The European Commission has blocked the proposed takeover of Daewoo Shipbuilding & Marine Engineering (DSME) by Hyundai Heavy Industries Holdings (HHIH).
The Commission found the merger between the two South Korean shipbuilders would create a dominant position by the new merged company and reduce competition in the global market for the construction of large liquefied natural gas (LNG) carriers.
The decision follows an in-depth investigation into the proposed merger, with feedback from customers, competitors and third parties suggesting the deal would reduce competition and increase prices for the vessels.
DSME and HHIH are global leaders in the construction of large LNG carriers and two of the three largest players in this market.
According to the Commission, large LNG carriers are an essential element in the LNG supply chain and are able to carry large quantities of LNG – 145,000m3 and above – at a temperature of minus 162°C.

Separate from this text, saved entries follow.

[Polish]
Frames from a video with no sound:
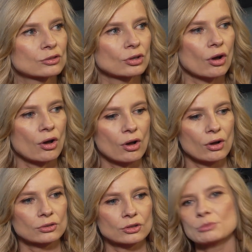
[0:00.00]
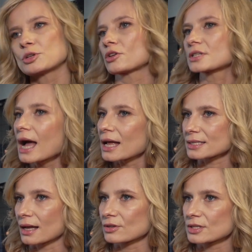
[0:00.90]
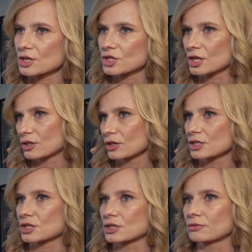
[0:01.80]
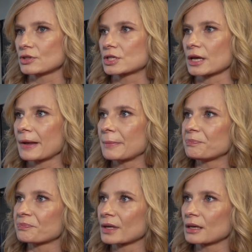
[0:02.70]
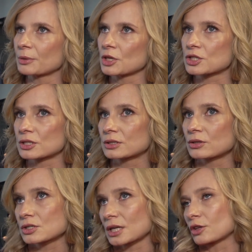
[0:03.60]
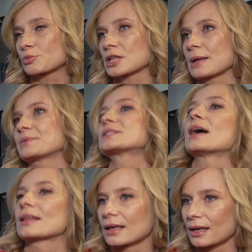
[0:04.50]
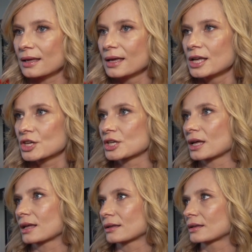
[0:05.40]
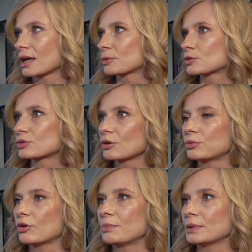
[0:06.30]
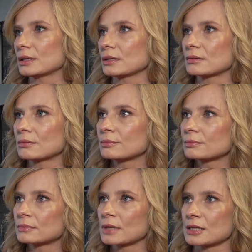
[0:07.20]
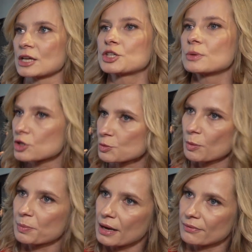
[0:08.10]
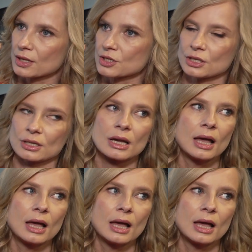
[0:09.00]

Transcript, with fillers: to, to im się to zgadza. To znaczy, że to jest rzeczywiście, mm, ponieważ to jest tak dobrze napisane, że jakby trudno byłoby mm, na, na siłę coś poprawiać i,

The worldwide market for the construction of large LNG carriers represented up to €40 billion (`£33.bn) over the last five years, with European customers accounting for almost 50% of all orders.
Executive Vice President Margrethe Vestager, in charge of competition policy said: “Large LNG vessels are an essential element in the supply chain of liquefied natural gas (LNG) and enable the transport of this source of energy around the globe. LNG contributes to the diversification of Europe’s source of energy and therefore improves energy security.
“The merger between HHIH and DSME would have led to a dominant position in the global market for the construction of large LNG vessels, for which there is significant demand from European carriers. Given that no remedies were submitted, the merger would have led to fewer suppliers and higher prices for large vessels transporting LNG. This is why we prohibited the merger.”